Questione migrazione: la mobilità spaziale interessa una persona su otto
Quando si parla di migrazione si rischia di banalizzare quello che è un fenomeno di portata internazionale, complesso e dinamico.
Lo scenario migratorio si è evoluto e continuerà a cambiare nel corso del tempo. Esso è influenzato da molteplici fattori come l’interconnessione, la transizione demografica, problemi di natura economica, ambientale e geopolitica.

Le migrazioni, nel mondo, coinvolgono un miliardo di persone, cifra che appare esorbitante e che quasi spaventa, ma proviamo ad analizzarla nel dettaglio: 740 milioni sono migranti interni, ciò vuol dire che non valicano i confini nazionali; e solo 232 milioni (quindi, circa il 3% dell’intera popolazione mondiale) sono migranti internazionali che lasciano, temporaneamente o in linea definitiva, la propria terra di origine.
Di questi 232 milioni, 82 seguono una direzione Sud-Nord e si spostano dal Sud verso il Nord del mondo (vd immagine) e altrettanti 82 seguono la direzione Sud-Sud.
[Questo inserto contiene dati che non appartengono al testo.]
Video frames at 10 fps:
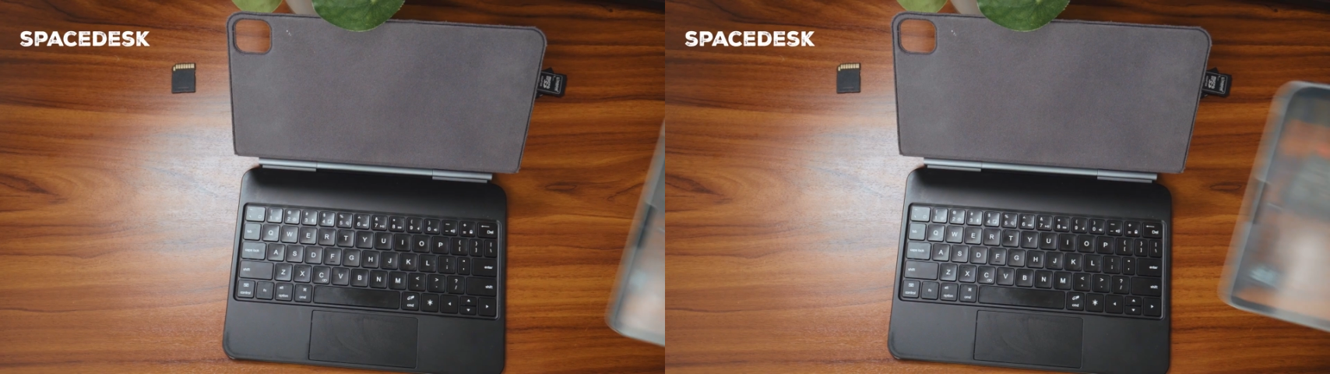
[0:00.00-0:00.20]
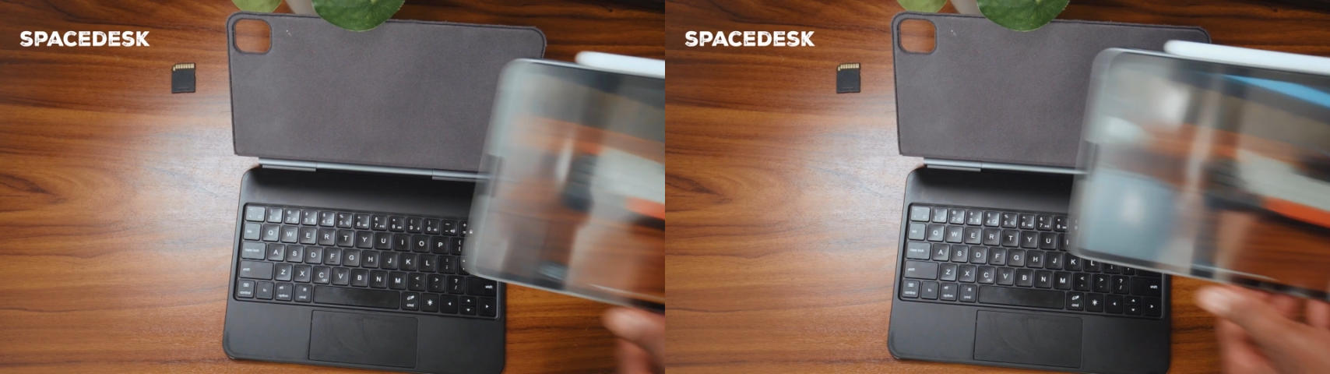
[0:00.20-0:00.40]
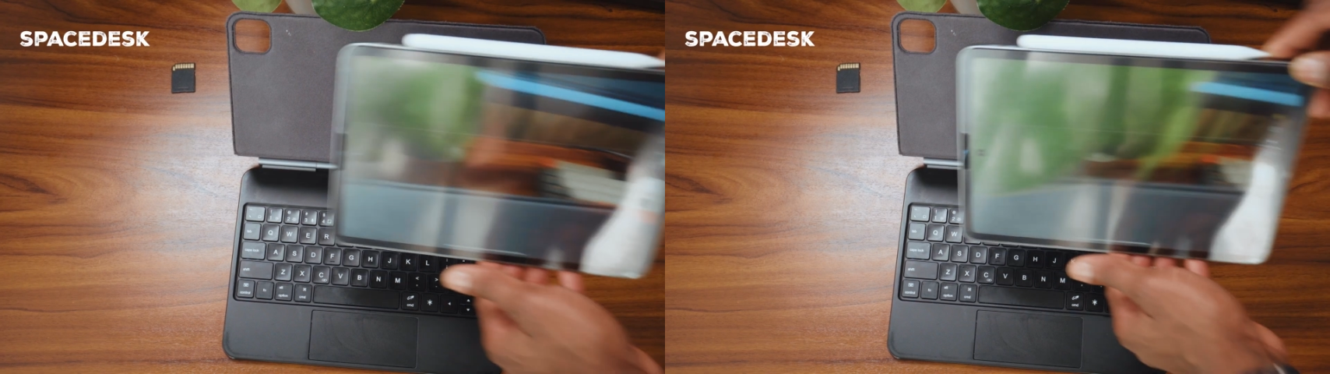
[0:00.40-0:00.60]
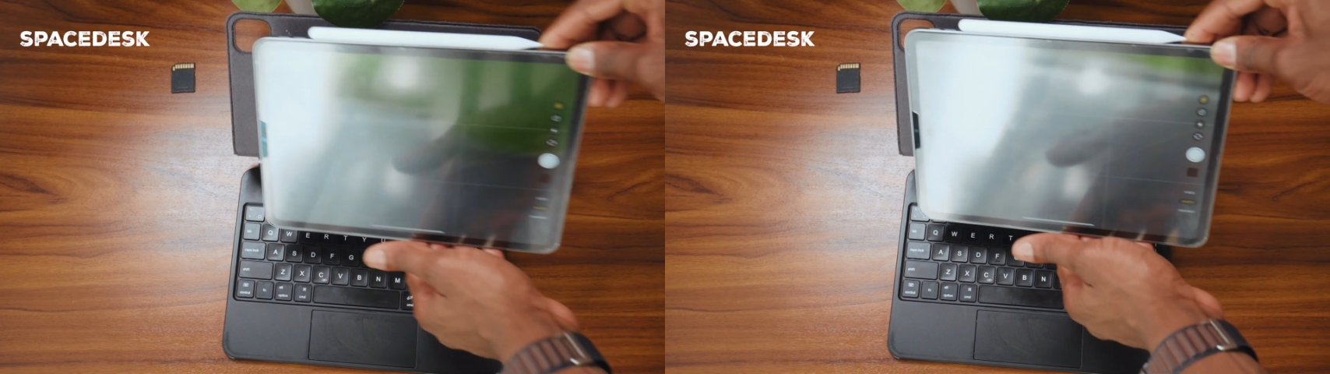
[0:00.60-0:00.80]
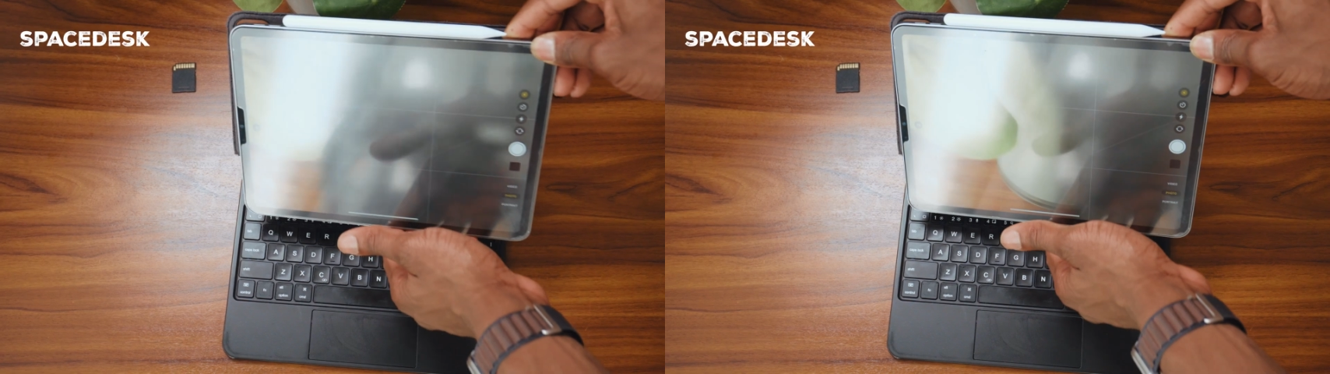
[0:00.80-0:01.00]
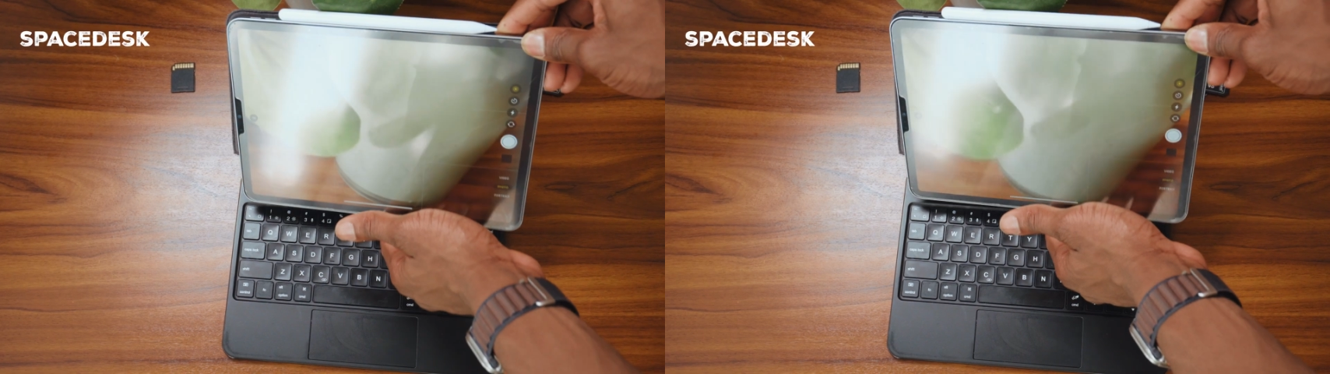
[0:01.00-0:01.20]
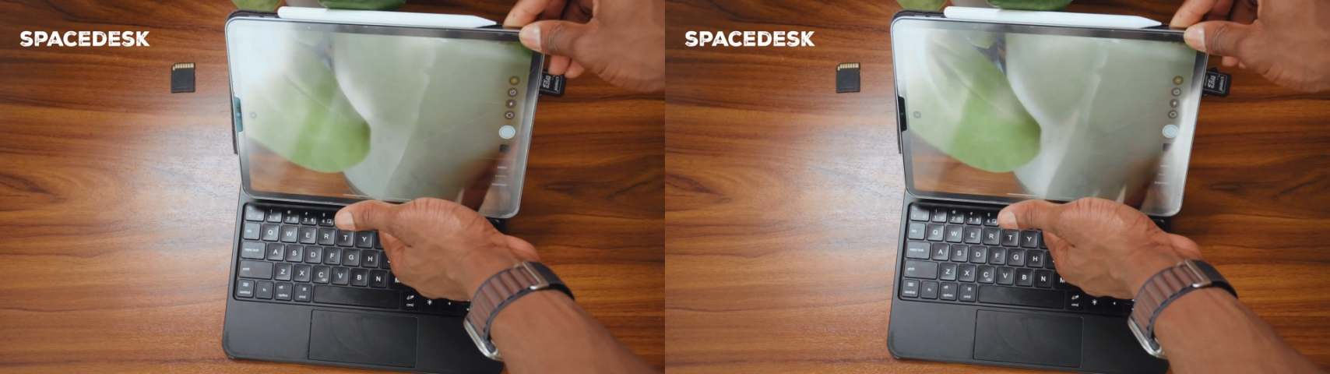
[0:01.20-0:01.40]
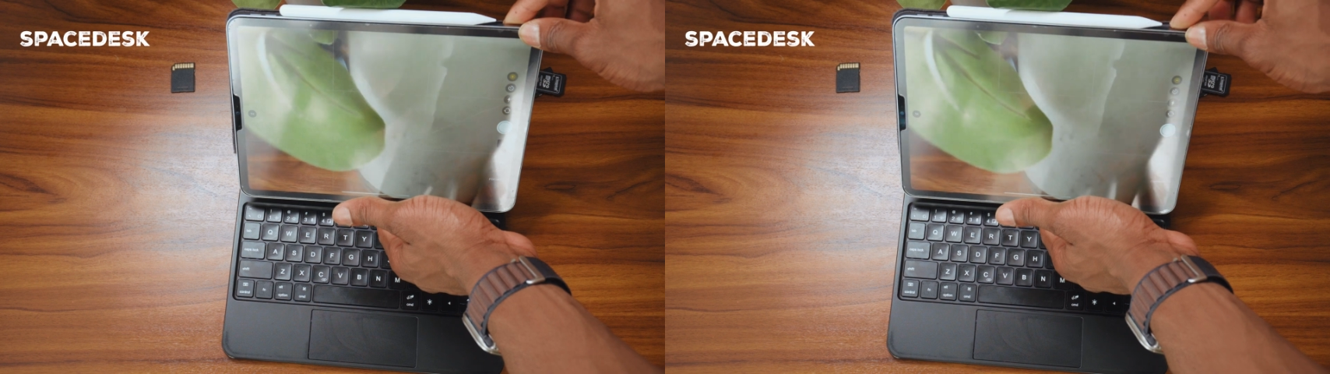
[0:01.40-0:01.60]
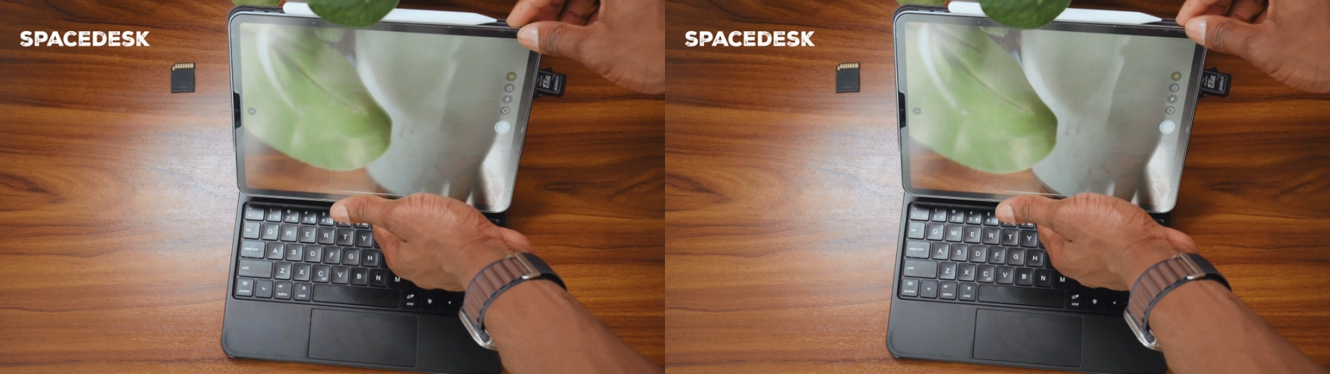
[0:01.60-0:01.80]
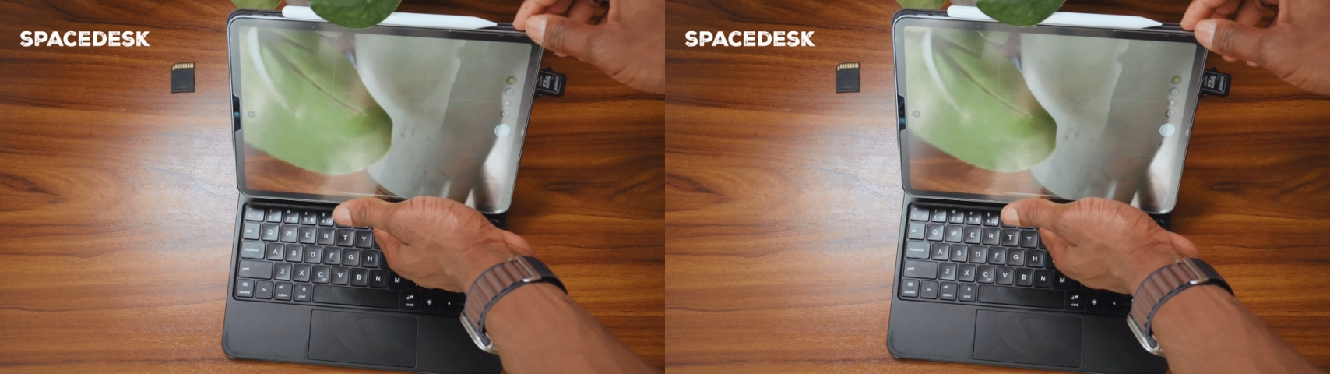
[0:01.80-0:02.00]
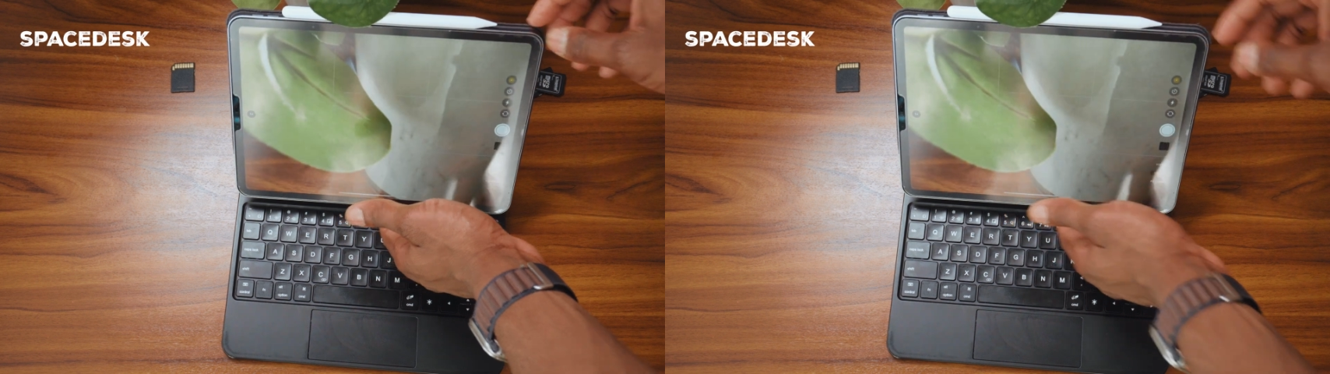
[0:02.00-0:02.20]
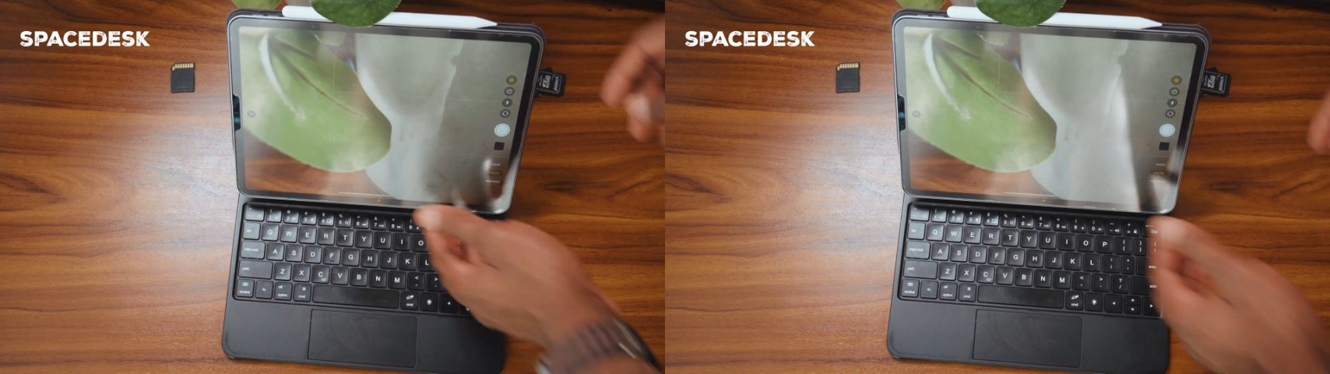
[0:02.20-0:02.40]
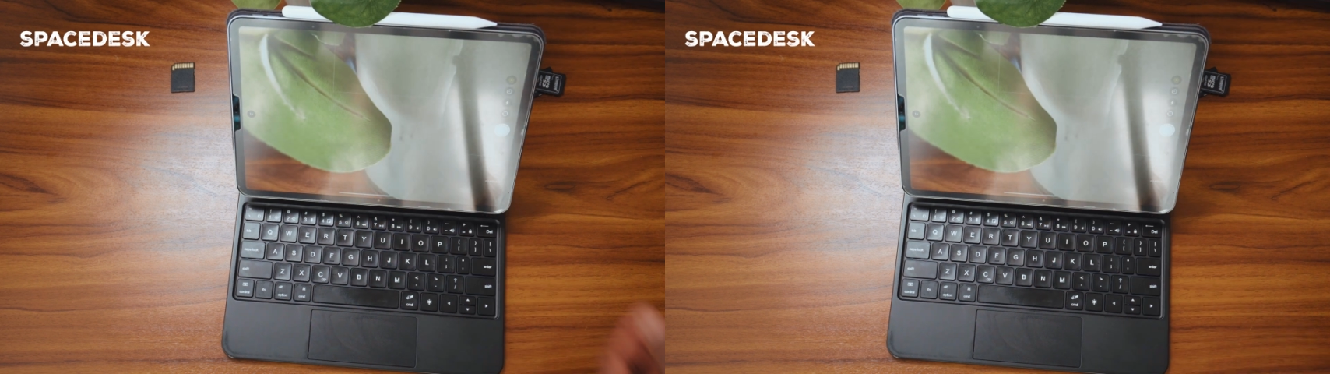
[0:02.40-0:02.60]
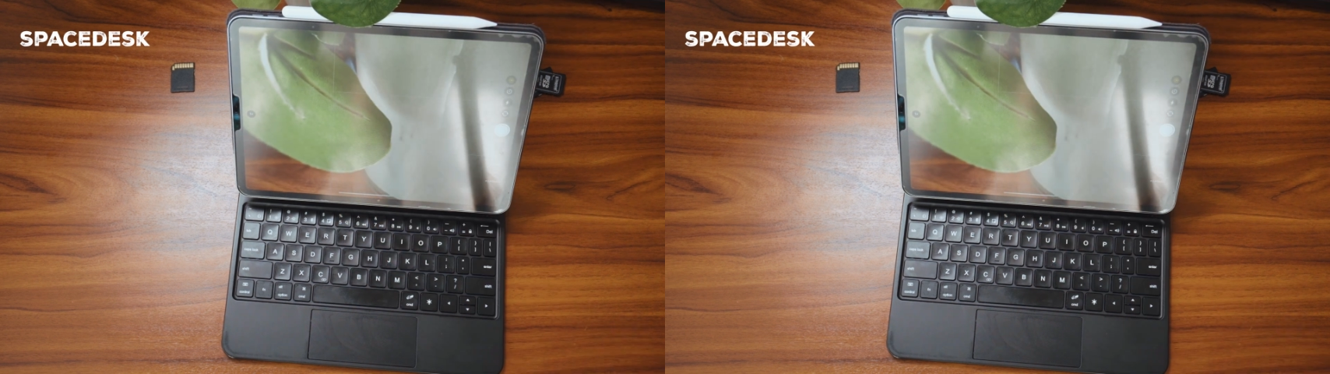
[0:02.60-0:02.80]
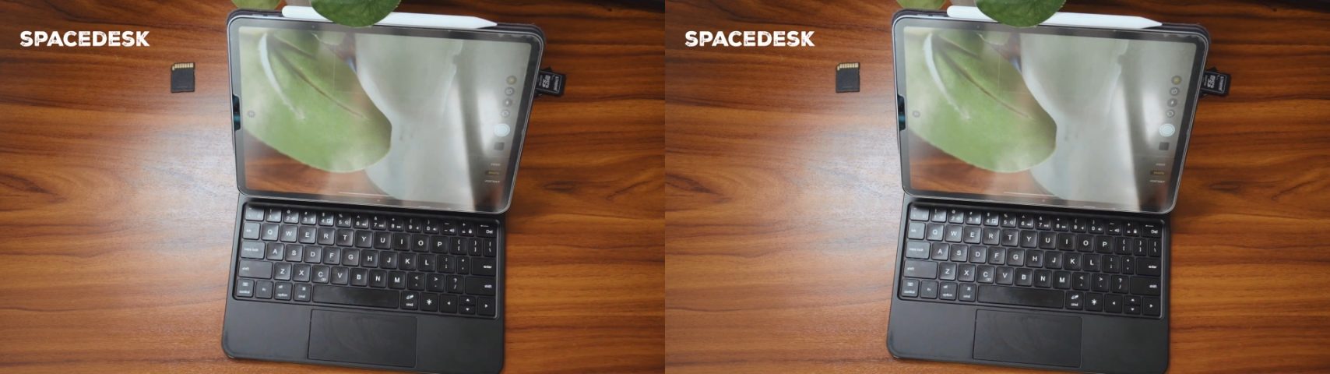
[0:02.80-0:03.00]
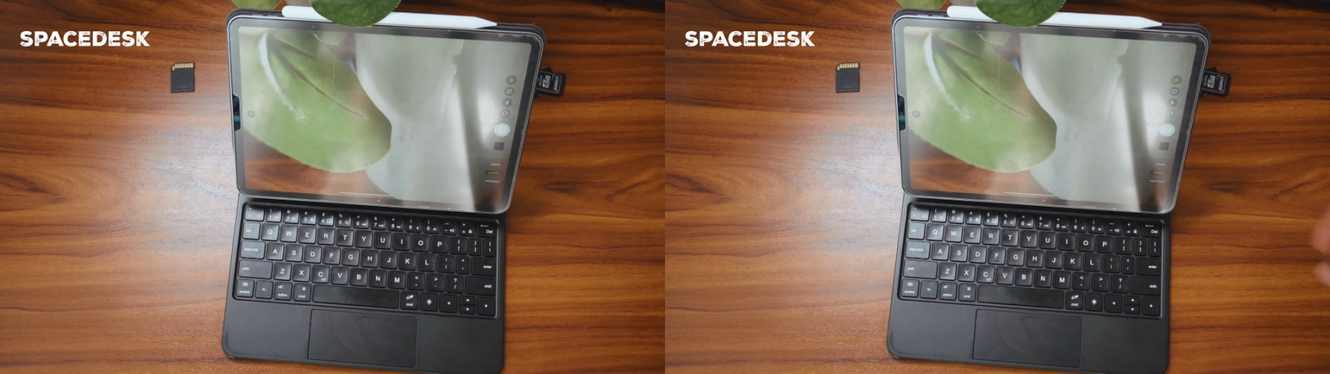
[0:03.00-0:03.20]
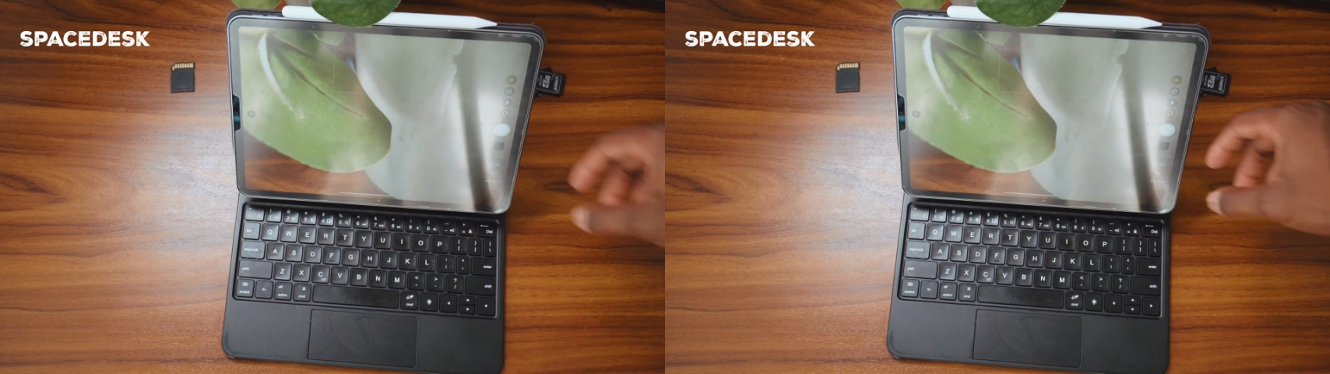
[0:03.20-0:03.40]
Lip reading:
(no speaker visible)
Tra i principali Paesi attrattori, al Sud, troviamo l’India, seguita da Malesia, Brasile e Sud Africa.

Molti temono quel 3% -che costituisce i migranti internazionali- a causa della “paura del diverso” e dello stigma sociale che ruota attorno alla figura del migrante, spesso dipinto come un terrorista o un criminale.
Il problema non è la migrazione in sé, ma la politica migratoria che gestisce l’accoglienza, le frontiere e le rimesse o che spera di risolvere la situazione costruendo muri.
Chiudere le frontiere non è affatto una soluzione perché non ferma le migrazioni, anzi provoca un aumento degli irregolari.
Inoltre, occorre specificare cosa si intende per frontiere aperte/chiuse dei Paesi di partenza e di arrivo: spesso, il migrante può lasciare liberamente il Paese di origine (frontiera aperta), entrare nel Paese di destinazione (frontiera aperta), senza -però- poter tornare nel Paese di partenza (frontiera chiusa). A quel punto, tenderà a stabilirsi nel Paese ospitante, non potendo rientrare in patria.
Bisogna investire sull’integrazione nel paese di accoglienza, ma anzitutto su una corretta e sinergica gestione delle frontiere a livello internazionale, creando una rete complementare tra zone di partenza e di arrivo.